Seyyid Ali Muhammed(Bab) (Bab, Arapça'da kapı demektir), kendisinin tüm Müslüman aleminin beklediği kişi olan "Kaim", "Mehdi" olduğunu 23 Mayıs 1844'te Şiraz'da ilan etti. Binlerce kişi Bab'a inanarak "Babi" oldu. Bu gelişmeler İran'da işkencelere ve baskılara yol açtı. Bab, 1850'de Tebriz şehrinde kurşuna dizildi. Birçok Babi ise yine İran'da değişik feci işkence yöntemleri ile öldürüldü. Bab'ın ölümünden sonra Babi'lere Mirza Hüseyin Ali (Bahaullah) liderlik etti. Bahaullah ve beraberindekiler İran Kaçar yönetiminin baskısıyla, Osmanlı Devleti ile yapılan görüşmeler sonunda Bağdat'a sürgün edildi. Bahaullah 1863'te burada, Bab'ın gelişini müjdelediği kişinin kendisi olduğunu ve insanlık tarihinde bütün önceki dinlerin gelmesini vaad ettiği "dünyanın bir vatan gibi olacağı, insanların artık savaş yapmayı öğrenmeyecekleri" Mehdi çağının gelmiş olduğunu ilan ederek Bahai Dini'nin yeni prensiplerini açıkladı. Bahaullah'ın hayatının 40 yılı Osmanlı İmparatorluğu topraklarında geçti. 12 Aralık 1863'te vardığı Edirne'de bu tarihten itibaren 5 yıla yakın yaşadı.

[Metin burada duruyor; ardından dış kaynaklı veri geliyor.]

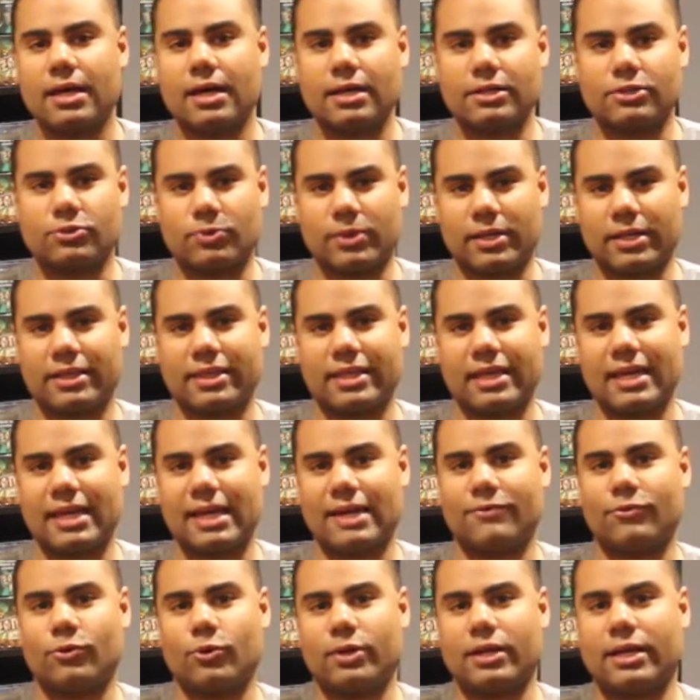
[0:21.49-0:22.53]
I just want to thank
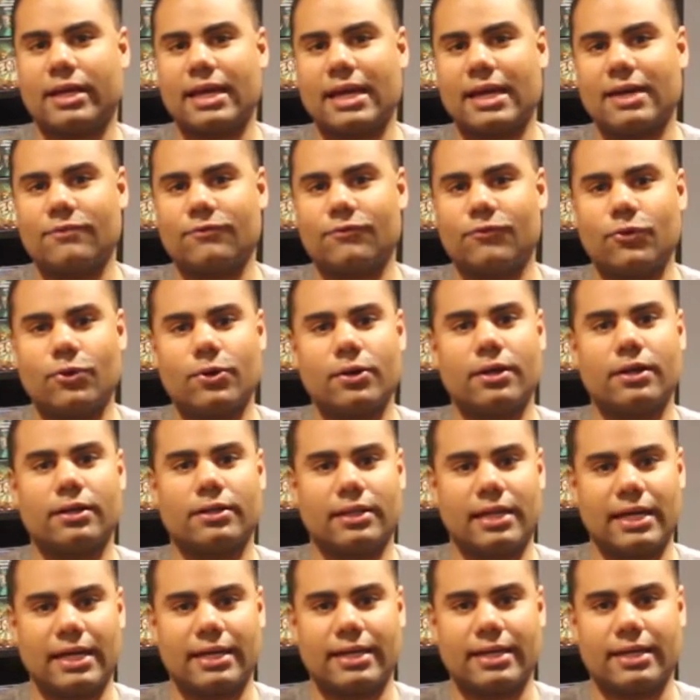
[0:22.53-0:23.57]
everyone again for
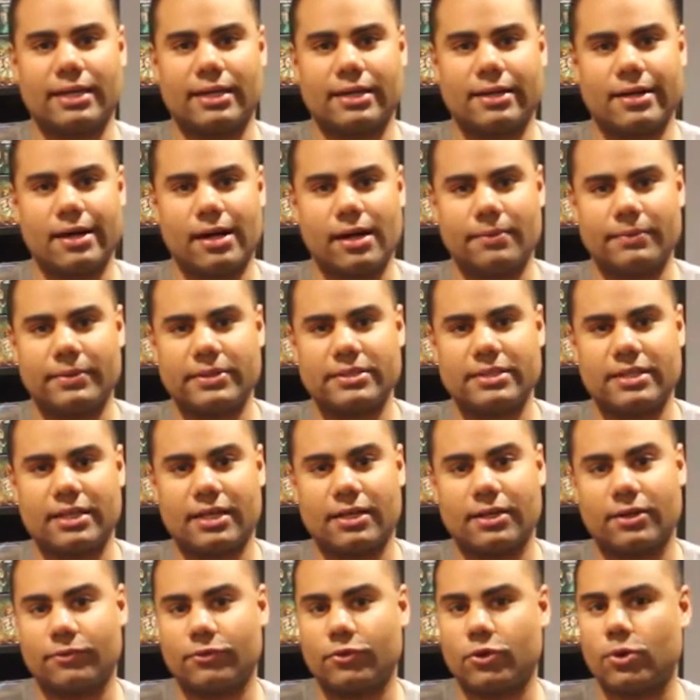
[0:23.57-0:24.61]
liking, commenting,
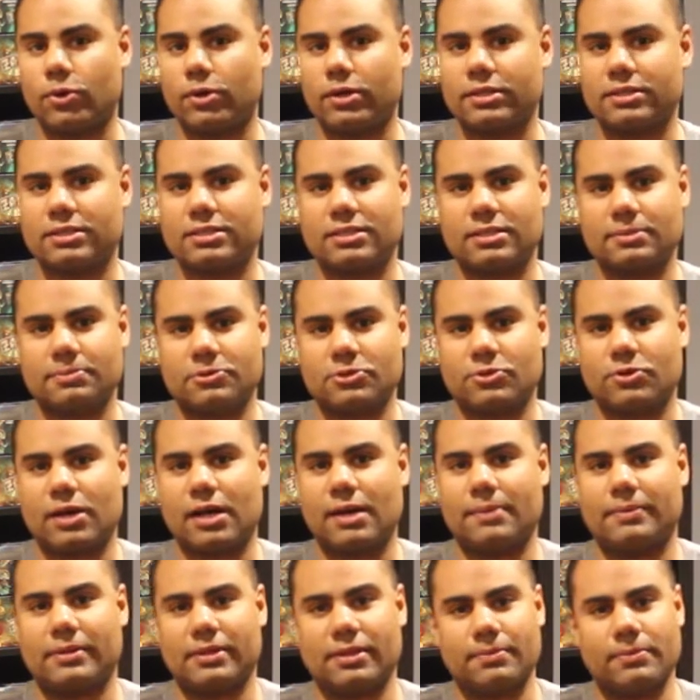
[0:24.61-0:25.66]
and of course,
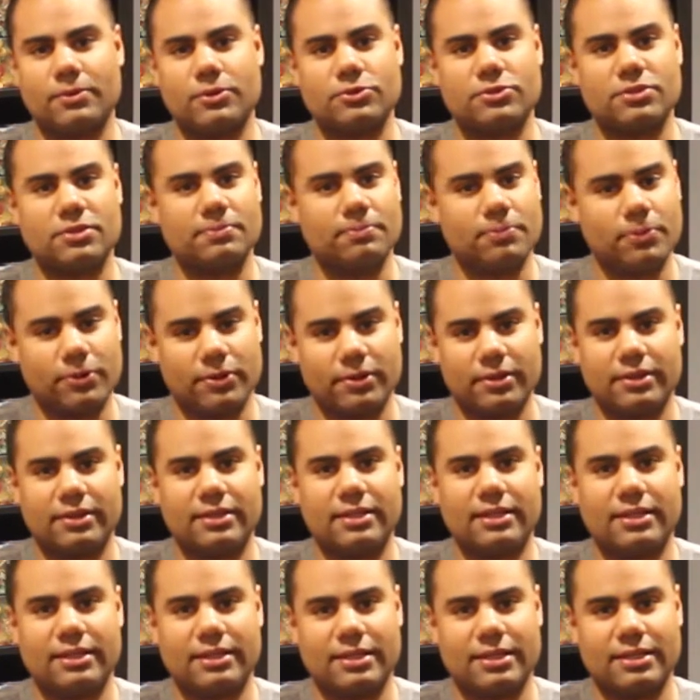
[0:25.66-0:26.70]
subscribing, the most important
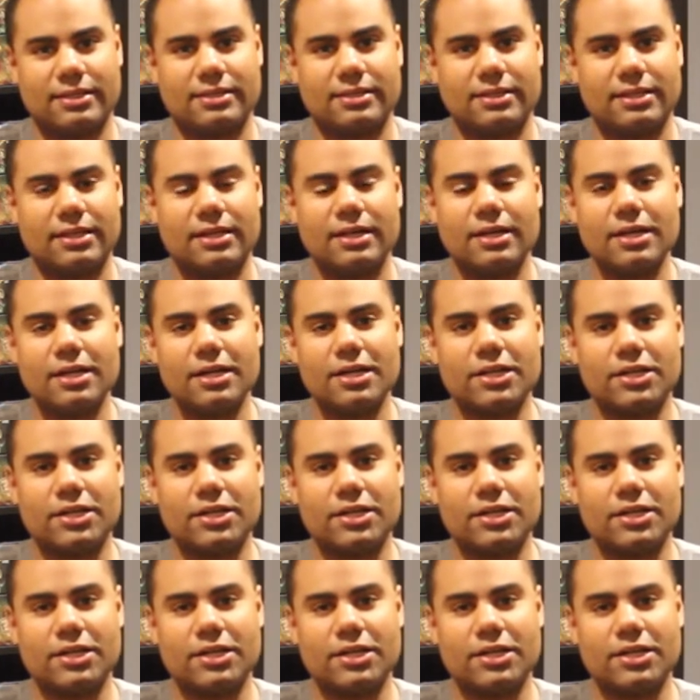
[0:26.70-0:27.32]
thing that uh,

Bahai Dünya Merkezi İsrail'in Hayfa şehrindedir. 1868'ten itibaren Bahaullah ve ailesinin ve beraberindeki inananlarının o tarihte Osmanlı toprağı olan Akka Kalesine (bugün İsrail'de Akdeniz kıyısında) sürgün edilmesi ve orada ölene kadar yaşamaya devam etmesi sonrasında Akka'nın hemen yanındaki Hayfa şehri, Bahai Dünya Merkezi'nin yeri oldu. Bahailik Birleşmiş Milletler'de temsil edilmekte ve dünyadaki gayrisiyasi alanlarda sosyoekonomik projelere katkıda bulunmak için çalışmaktadır.
KURALLARI
Tüm dinlerin temeli birdir (şimdilik son din İslam ya da Bahailik değildir, gelecekte de dinler gelecektir)
İnsanlık alemi birdir
Din bilim ve akıl ile uyum içinde olmalıdır
Irksal, dinsel, etnik taassuplar terk edilmelidir
Kadın ve erkek eşittir
Genel barış için çalışılmalıdır
Eğitim zorunludur ve evrensel eğitim hedeflenmelidir
Serbest düşünce ile gerçek araştırılmalıdır
Aşırı zenginlik ve yoksulluk kaldırılmalıdır
İbadet şekli
Bahailikte dua, namaz ve oruç gibi yasalar vardır. Namaz, bireysel yapılan bir tapınmadır ve toplu namaz yoktur. 2-21 Mart tarihleri arasında Kutsal Sayı 19'dan oluşan 1 Bahai Ayı süresince oruç tutulur. Dua, namaz, oruç bireyin kendi sorumluğundadır; temel amacı yaşamı konusunda onu meditasyona yöneltmek, karakterini düzeltmesinde yol göstermektir.